Constant backup of all changes: never lose text

Is there a way that Scrivener can include an option to simply automatically save everything ever written in a Scrivener document, including all changes and erasures – not just at project open or close, but constantly and automatically? I think it would be tremendously useful for Scrivener users to be able to do this.

I know there is a Snapshot option, but I feel like sometimes you don’t know in advance what you want snapshotted, you might make a mistake and delete text without realizing it, etc. Given the extremely low cost of storing text, it seems like a no-brainer to just be able to store all changes ever made so that nothing is ever lost.

You should be able to go back and for any note, or for the project as a whole, simply see its state at any point in the past. I think Scrivener users would really appreciate this ability.

You mean record every key stroke ever made, even those which are later undone, as for instance through spell check, or a sudden realization that you’ve typed the wrong word? You want to go back and recapture – literally – any microsecond in the history of the document? Assuming it were possible, how long would it take you to shuffle through all your changes and variations and mistakes and folly and foolishness, looking for that one perfect moment? And supposing you go through all that and find that the one perfect moment you thought you remembered doesn’t even exist?

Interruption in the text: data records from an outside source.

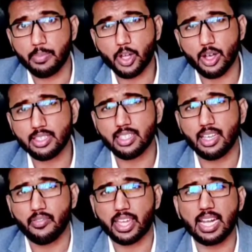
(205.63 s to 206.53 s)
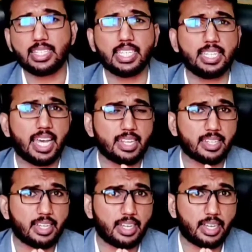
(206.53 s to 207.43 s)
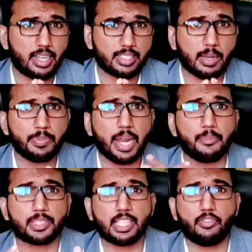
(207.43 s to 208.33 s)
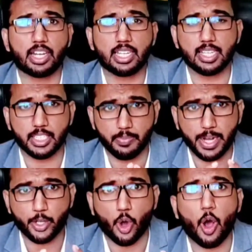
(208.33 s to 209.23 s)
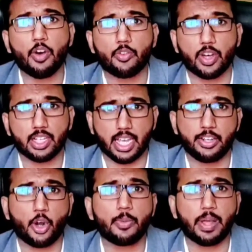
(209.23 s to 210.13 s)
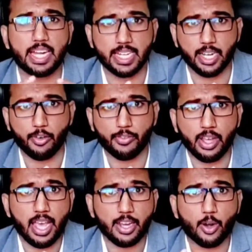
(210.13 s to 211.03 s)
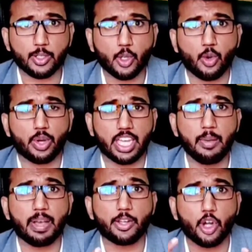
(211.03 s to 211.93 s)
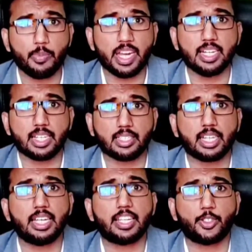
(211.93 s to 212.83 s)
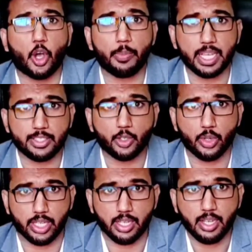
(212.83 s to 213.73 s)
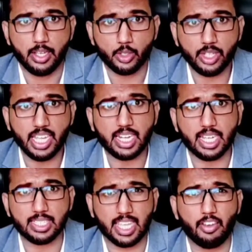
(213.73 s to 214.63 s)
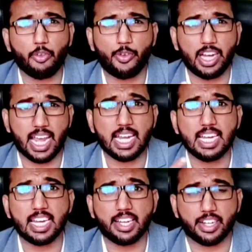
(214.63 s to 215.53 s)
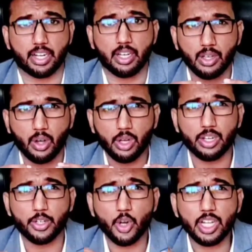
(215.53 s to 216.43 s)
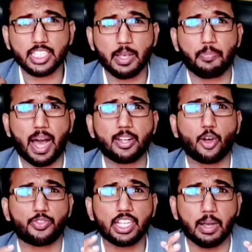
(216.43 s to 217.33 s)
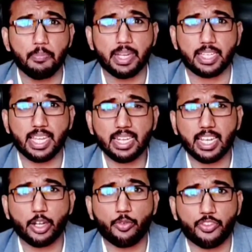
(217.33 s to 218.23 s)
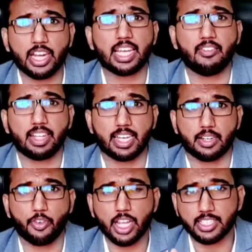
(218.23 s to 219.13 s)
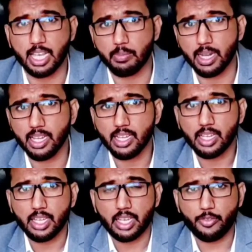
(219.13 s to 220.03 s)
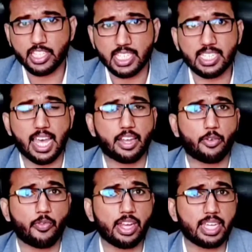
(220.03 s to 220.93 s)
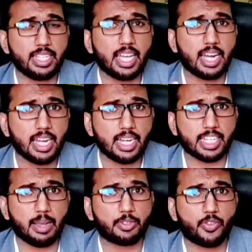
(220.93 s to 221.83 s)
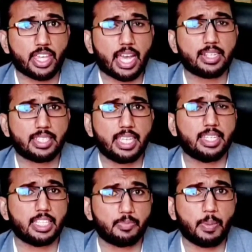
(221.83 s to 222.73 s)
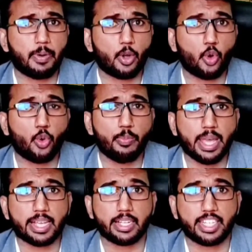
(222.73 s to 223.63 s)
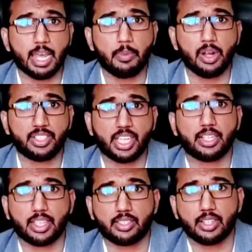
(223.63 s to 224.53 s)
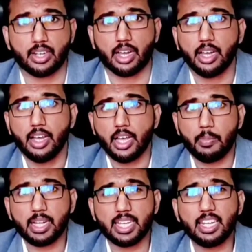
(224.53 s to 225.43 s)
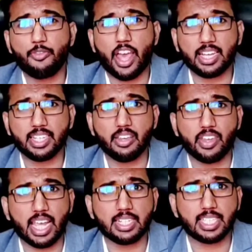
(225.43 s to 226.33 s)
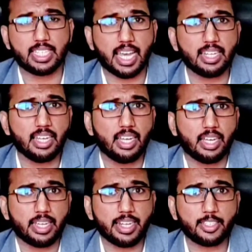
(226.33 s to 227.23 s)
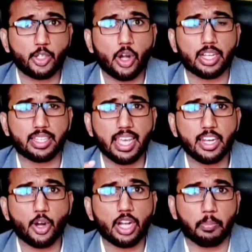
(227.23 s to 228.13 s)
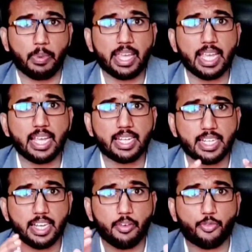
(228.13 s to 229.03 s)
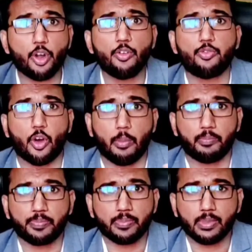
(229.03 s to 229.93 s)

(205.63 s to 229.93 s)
because we can see that sometimes the worker is made to overwork and not paid enough, and also he might not be interested in the job he is doing. So in that case he will feel alienated or not as a part of the company. That kind of feel he will get. For example, if you see that when in the earlier times we can see these people who make table, chairs, etc. But in a factory we can see that it is not, they are not making it in a full form.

It makes the inside of my head hurt just to think about it. Needles in haystacks, child’s play by comparison.

ps

If you want to store all the changes ever made, how will you keep the overview of the text and not drown in all the various versions of a document? Say you type “hello”, then there are already 5 different documents in Scrivener: one with “h”, one with “he”, then “hel”, “hell” and lastly “hello”. I don’t think it would be practical to go to all these documents when wanting to revert something.

Perhaps an option like “Make a snapshot every x minutes” might be more helpful, like discussed in this thread.

Btw, I’m already quite happy with the snapshot and backup functionality.

Actually, I wouldn’t.

Scrivener is rock-solid. It practically never loses text, saves every 2 seconds – no other piece of software has ever gone so far.

But recording the whole history of what I am doing? No, please.

I plead the fifth too much to want anything like this.

For those not versed in that US-ism the fifth amendment to the US constitution allows a person to refuse to testify if the answer would potentially lead to some form or self incrimination. Which in and of itself is admitting to guilt so …

If you are on a Mac, you could try Spell Catcher: it is an add-on spell checker that has a feature called Ghostwriter which records key strokes.

Martin

BTW, the idea of recording all and every version of the text overestimates grossly the importance of previous versions – und underestimates the wroter’s obligation to make decisions. These old versions aren’t that good, because otherwise the writer would not have altered them! :wink:

Plus: Even if you tried to implement such a thing, you’d soon run into logical problems.

Supposed you have written and saved a chain of versions:
A1 -> A2 -> A3 -> A4 -> A5

Now it strikes you: A3 was better than everything that came afterwords.
OK, back to A3 to continue from there:
A1 -> A2 -> A3 -> B4 -> B5 -> B6

Again, you come to the conclusion that this is a dead end. Now you think, the first versions were indeed better than what you have written now.
You go back to A3 – and then what? You expect A4 and A5 still being there.
And you expect the versions B4 - B6 to remain, just in case you change your mind again.

And even if this were implemented, you’d still have the problem that by going back from version A5 to A3, you would loose the good parts you have written by going from version A3 to A5 as well! You go back because you think the previous version was better than what you made of it, but this does not mean that the new version don’t have some parts that were better nevertheless.

So, there is no other way than to make decisions, to save versions before bigger rewrites and to fiddle the final version together from the good pieces you collect by moving towards it.

I’d have to agree with the general consensus here. I’ve used “record every keystroke” third-party tools before, and generally the rate of chaff (crap I deleted for a reason) is so high that it’s only useful in the most dire emergency—and that doesn’t happen a whole lot with Scrivener. Such things are more useful in programs where what you’ve typed in for the past half hour can all disappear in a crash if you forget to save. The chances of that happening in Scrivener are very low with its default auto-save settings. Snapshots are easy to use (Cmd-5 Cmd-5 Cmd-5), and so are clipboard managers if you want something external. A good clipboard manager has an adjustable history, meaning that Cmd-A, Cmd-C is like quick saving to a non-named temporary file.